Exclusion Authorities & Effects of Exclusion
OIG explains Exclusion Authorities and Effects of Exclusion.
My name is Geeta Kaveti and I am an attorney with the Office of the Inspector General. Our office is often asked to define exclusion.
What does it mean? How does it impact my business? What is the impact on my employees? I am going to answer these questions and more for you today.
So, what is exclusion? Exclusion is when the IG prevents an individual or entity from participating in Medicare, Medicaid, and other Federal health care programs.
But the question is, what does this actually mean in practice? What is the practical effect of exclusion?
Exclusion means that no program payments will be made for items or services furnished, ordered, or prescribed by the excluded individual or entity.
For example, a home health care agency can't employ or contract with an excluded home health care aide or they may have to pay back all of the Federal health care payments associated with the work of that aide. Nobody wants that to happen.
The Federal health care programs will not pay for any items ordered or prescribed by an excluded physician.
For example, if an excluded physician orders a series of tests at a hospital for a Federally-insured patient, the hospital cannot receive reimbursement for any of the tests ordered by the physician, unless the hospital can show that it did not know or have reason to know about the exclusion.

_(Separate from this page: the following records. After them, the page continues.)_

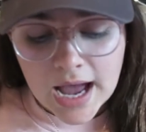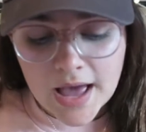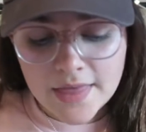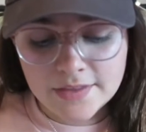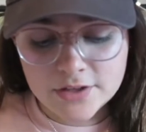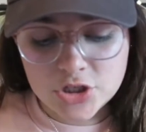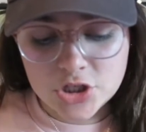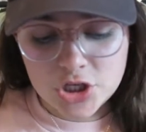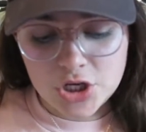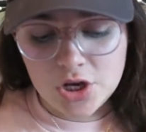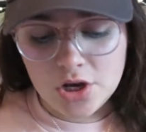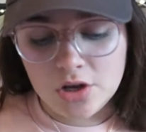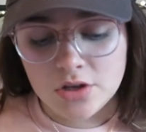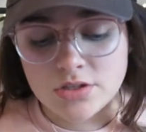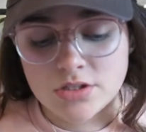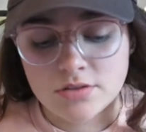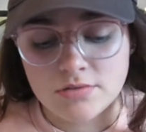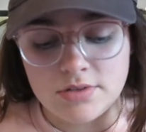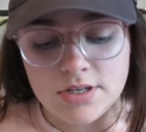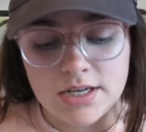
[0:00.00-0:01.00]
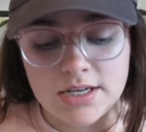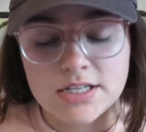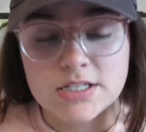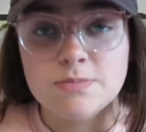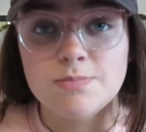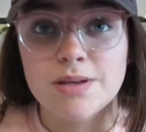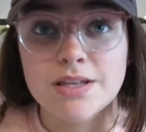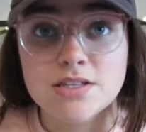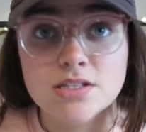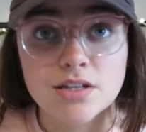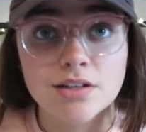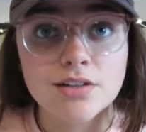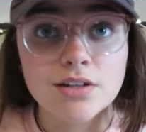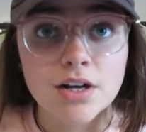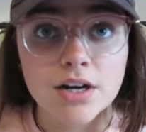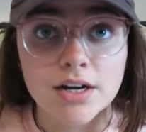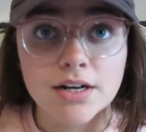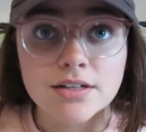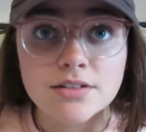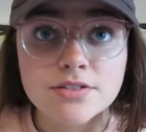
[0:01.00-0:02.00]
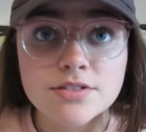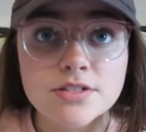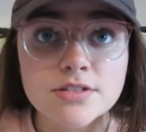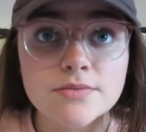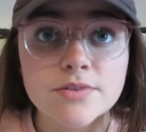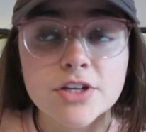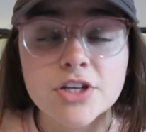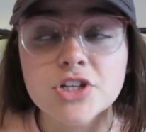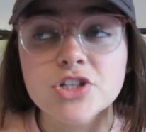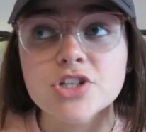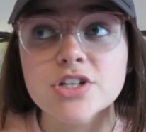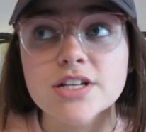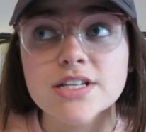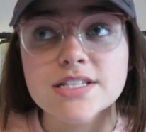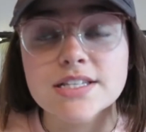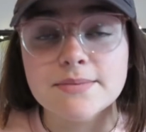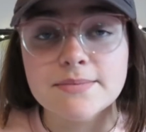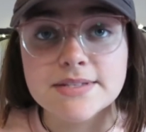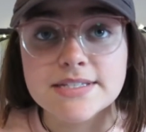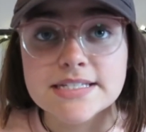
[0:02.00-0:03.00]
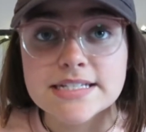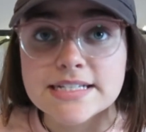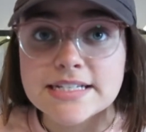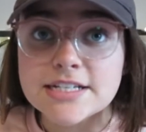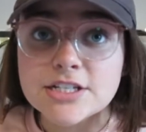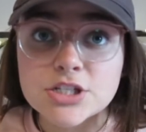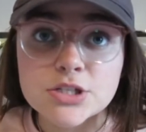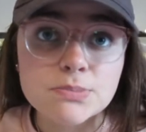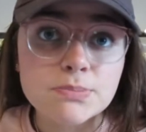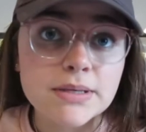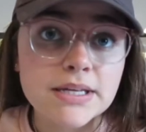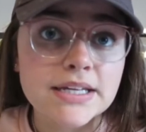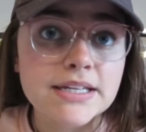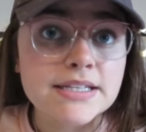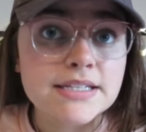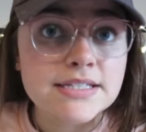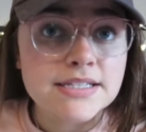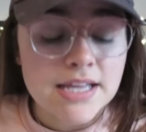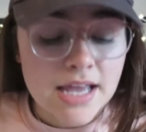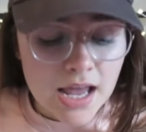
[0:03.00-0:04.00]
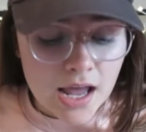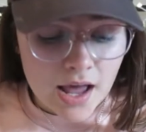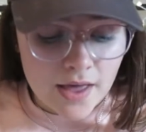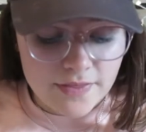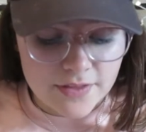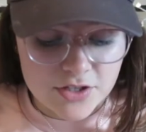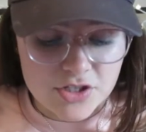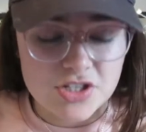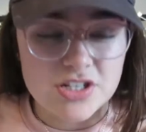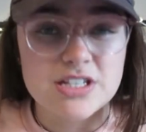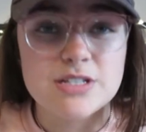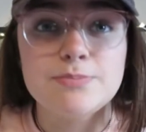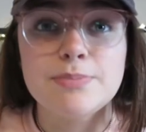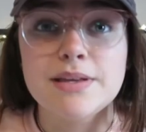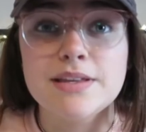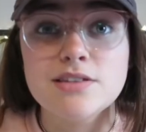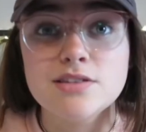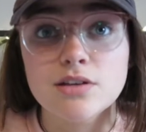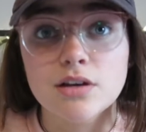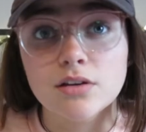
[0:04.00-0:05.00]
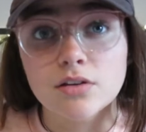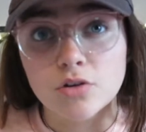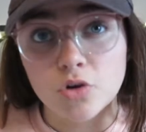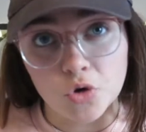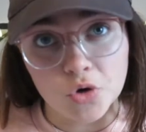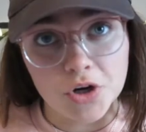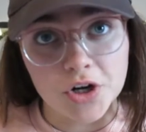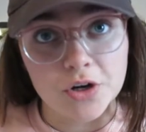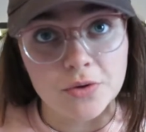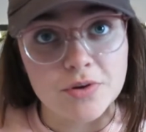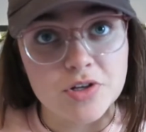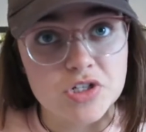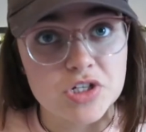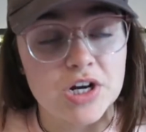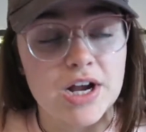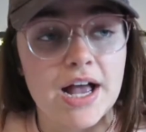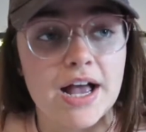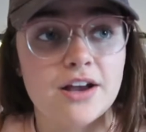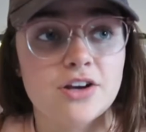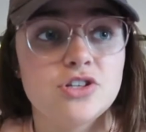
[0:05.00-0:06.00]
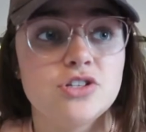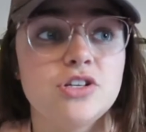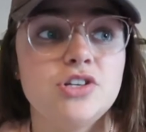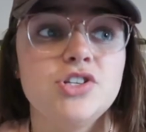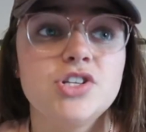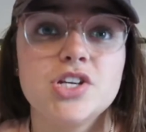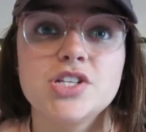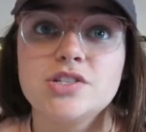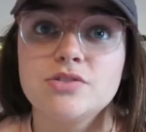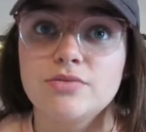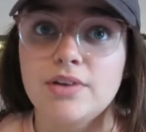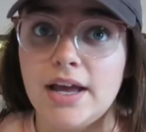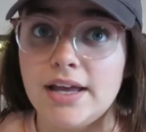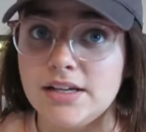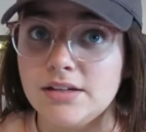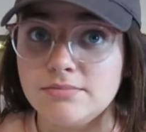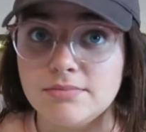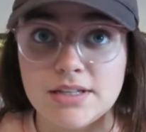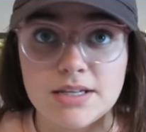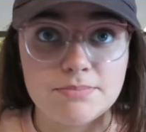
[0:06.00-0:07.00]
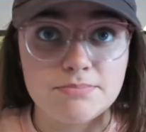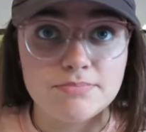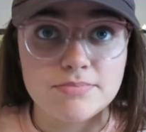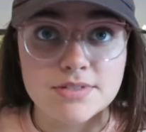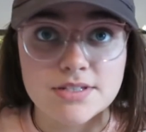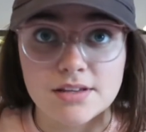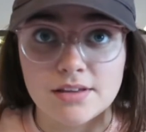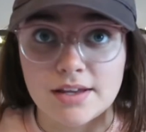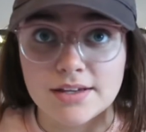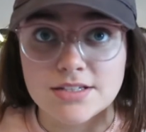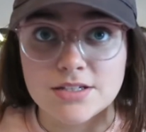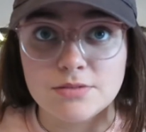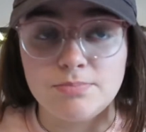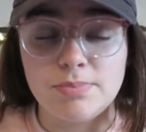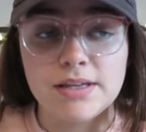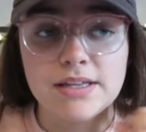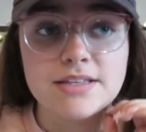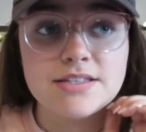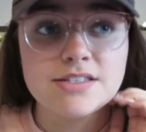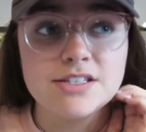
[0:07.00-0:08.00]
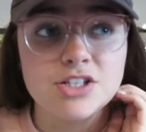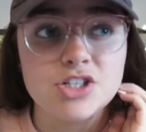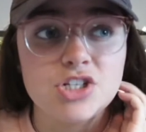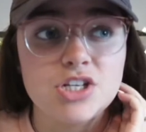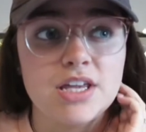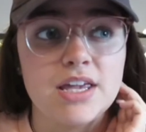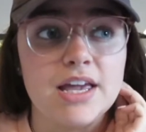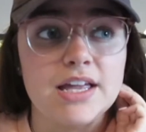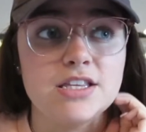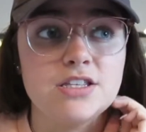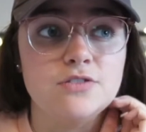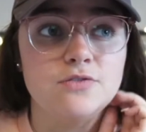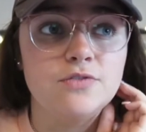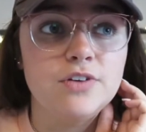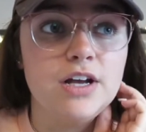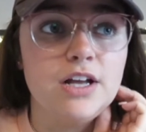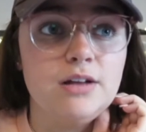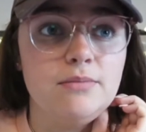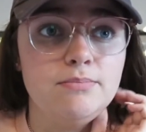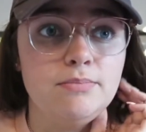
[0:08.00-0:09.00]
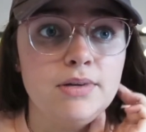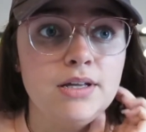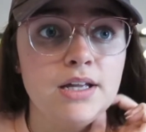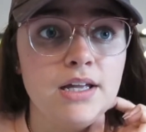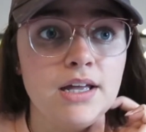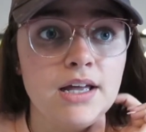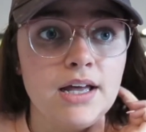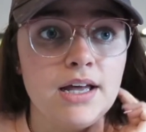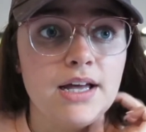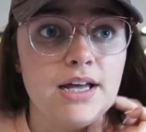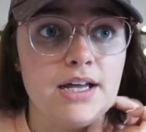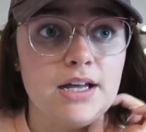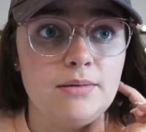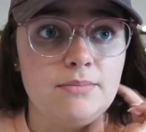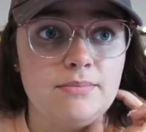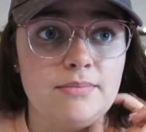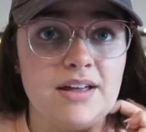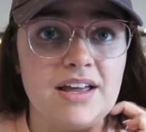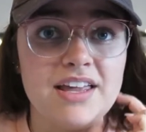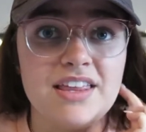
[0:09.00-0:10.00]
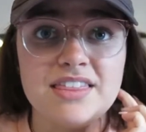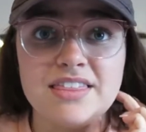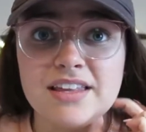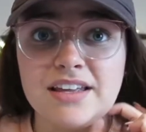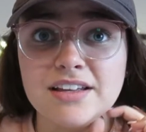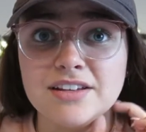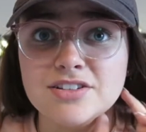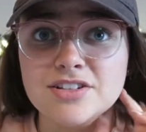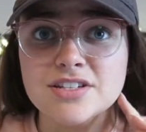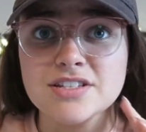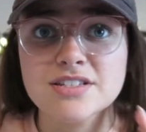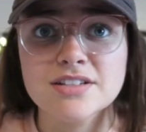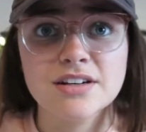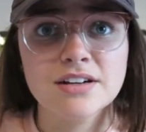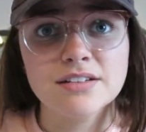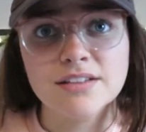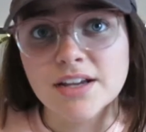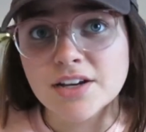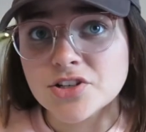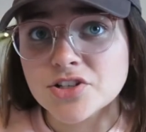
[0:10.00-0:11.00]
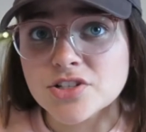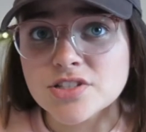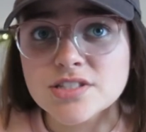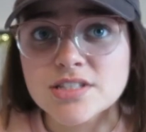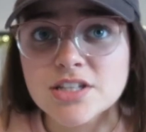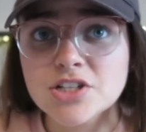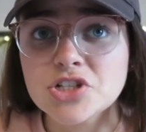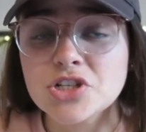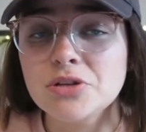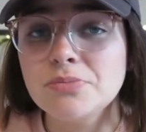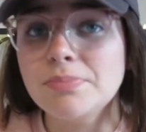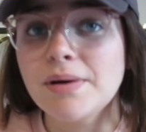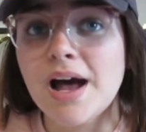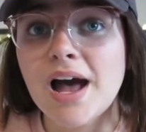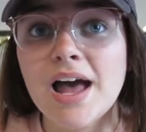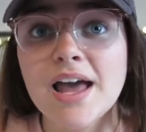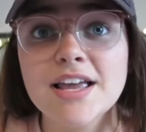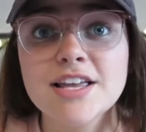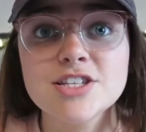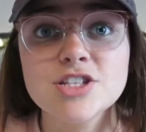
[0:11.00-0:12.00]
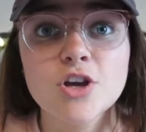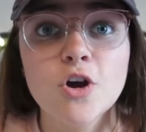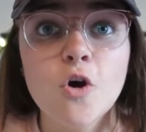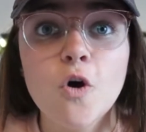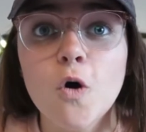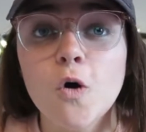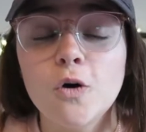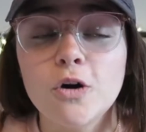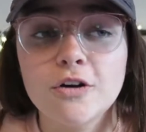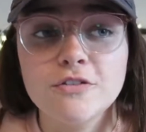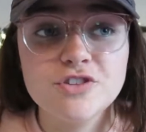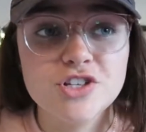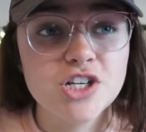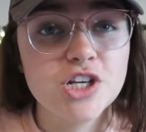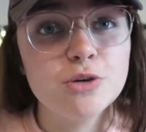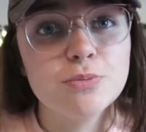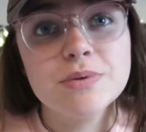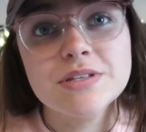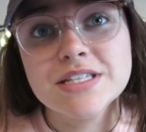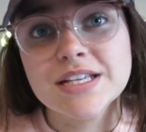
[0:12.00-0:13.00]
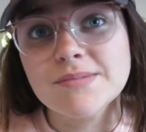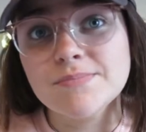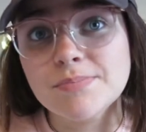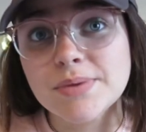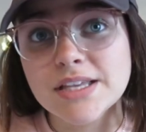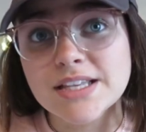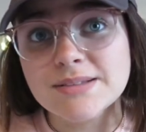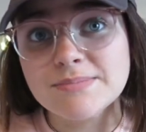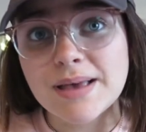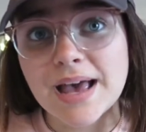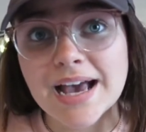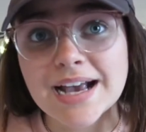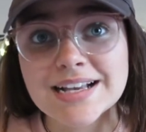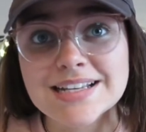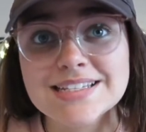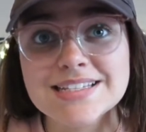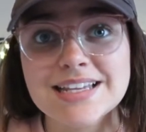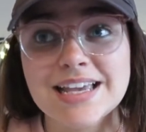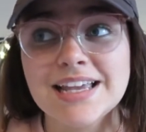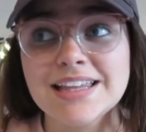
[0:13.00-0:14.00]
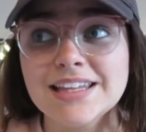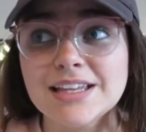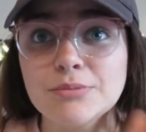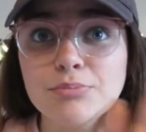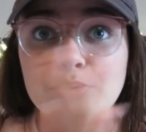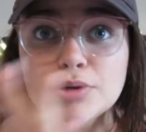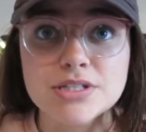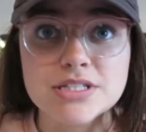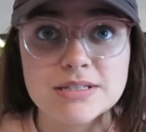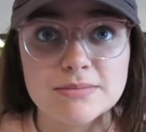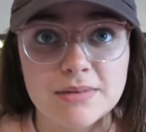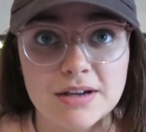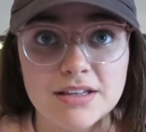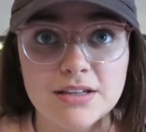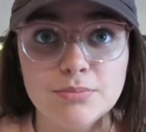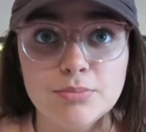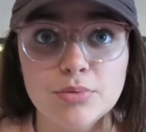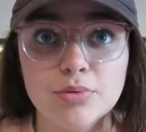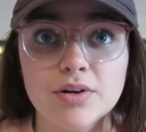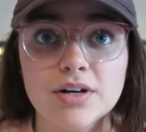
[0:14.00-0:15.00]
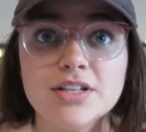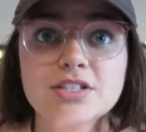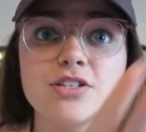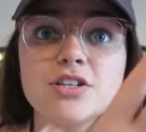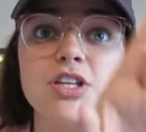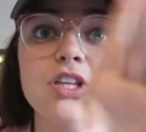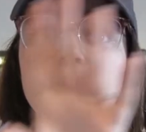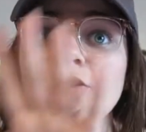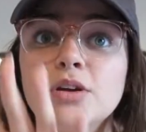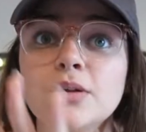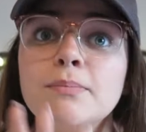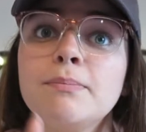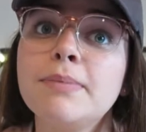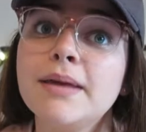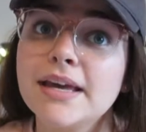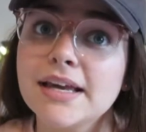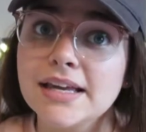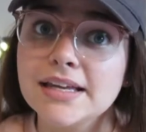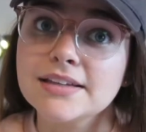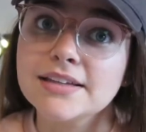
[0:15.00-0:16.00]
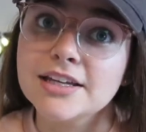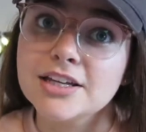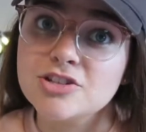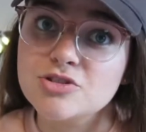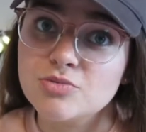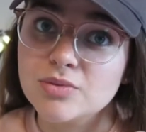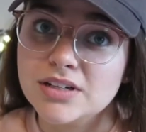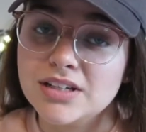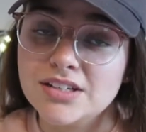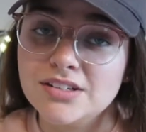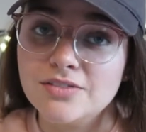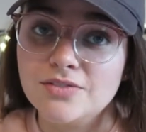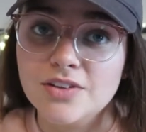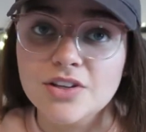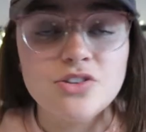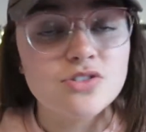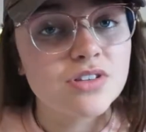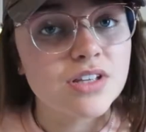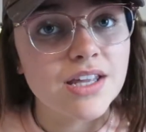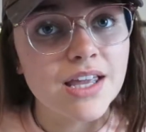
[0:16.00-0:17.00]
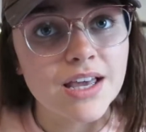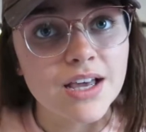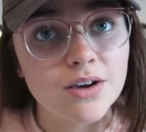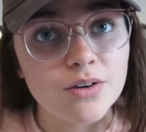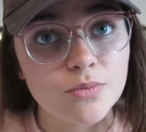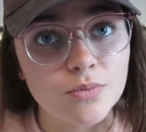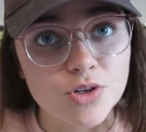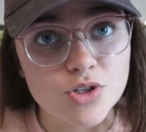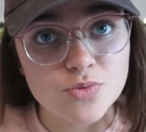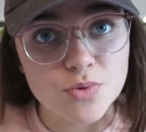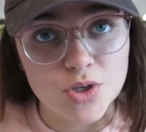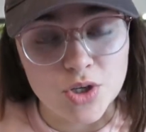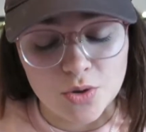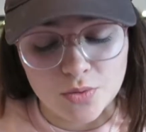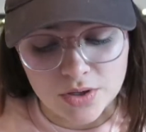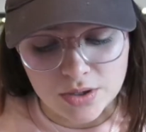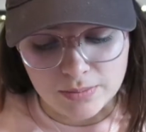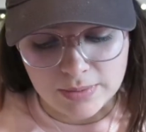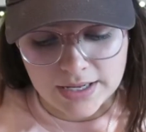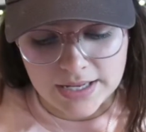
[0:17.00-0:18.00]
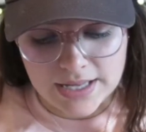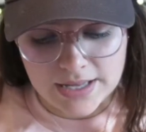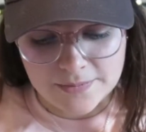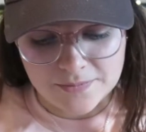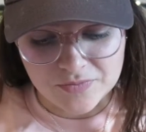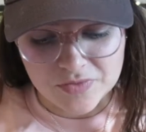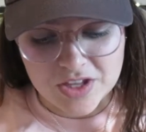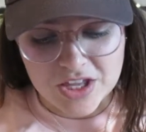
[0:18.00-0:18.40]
And then she also does pins on cards, she does limited edition pins, and then she does pins on cork, which are actually just randomly selected pins that she gets from, um, I think, just collections that she buys, or if she opens up pin packs and then puts them on the board so that you can pick each one individually, which one you want to buy.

How does exclusion impact an individual's employment at a healthcare entity? Well, no one can submit claims to a federal health care program for items or services furnished by an excluded individual. Essentially, exclusion extensively narrows an individual's employment options with entities that receive Federal health care payments.
The question is, what can an excluded individual do in a health care setting? Excluded individuals can work in non-Federal health care program payment settings or provide care to non-Federal health care program beneficiaries. Also, there are some non-patient care employment options which wouldn't give rise to liability, such as facilities management or graphic design services.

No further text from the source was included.